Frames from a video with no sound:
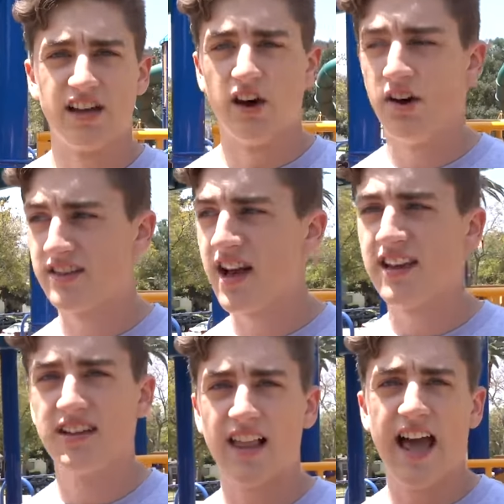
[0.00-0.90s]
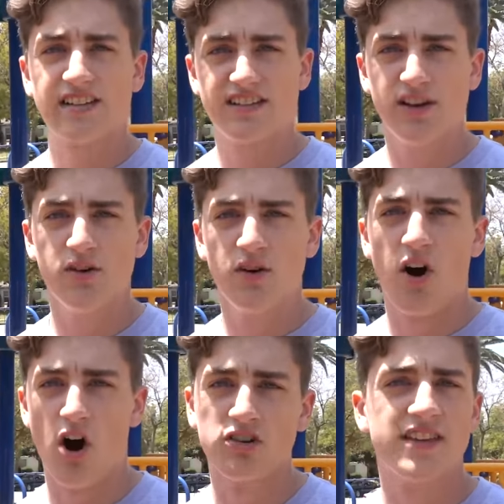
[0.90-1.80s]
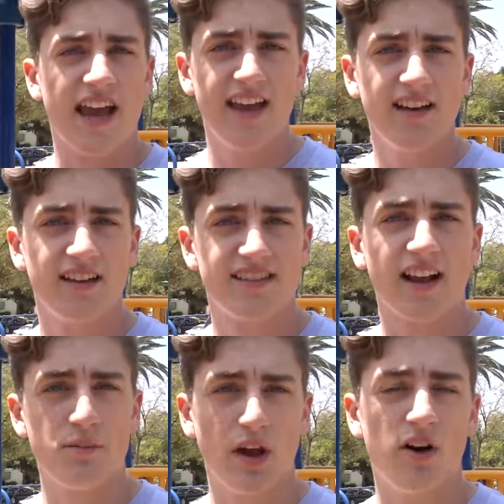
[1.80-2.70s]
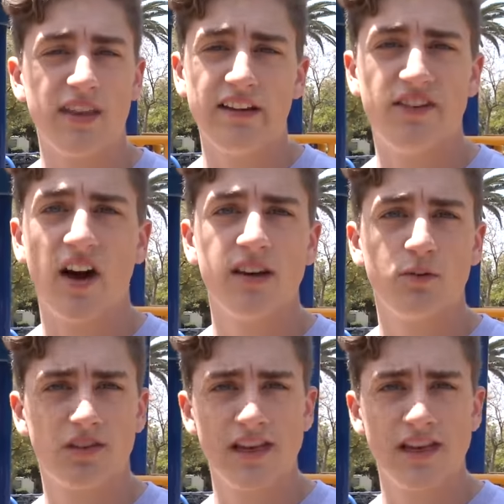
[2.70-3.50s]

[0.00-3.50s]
so it's not gonna last you all day. It's not gonna be all day fun with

Problem to work on: Give back the material above exactly, with each picture removed.

Exercise solution:
Frames from a video with no sound:
[0.00-0.90s]
[0.90-1.80s]
[1.80-2.70s]
[2.70-3.50s]

[0.00-3.50s]
so it's not gonna last you all day. It's not gonna be all day fun with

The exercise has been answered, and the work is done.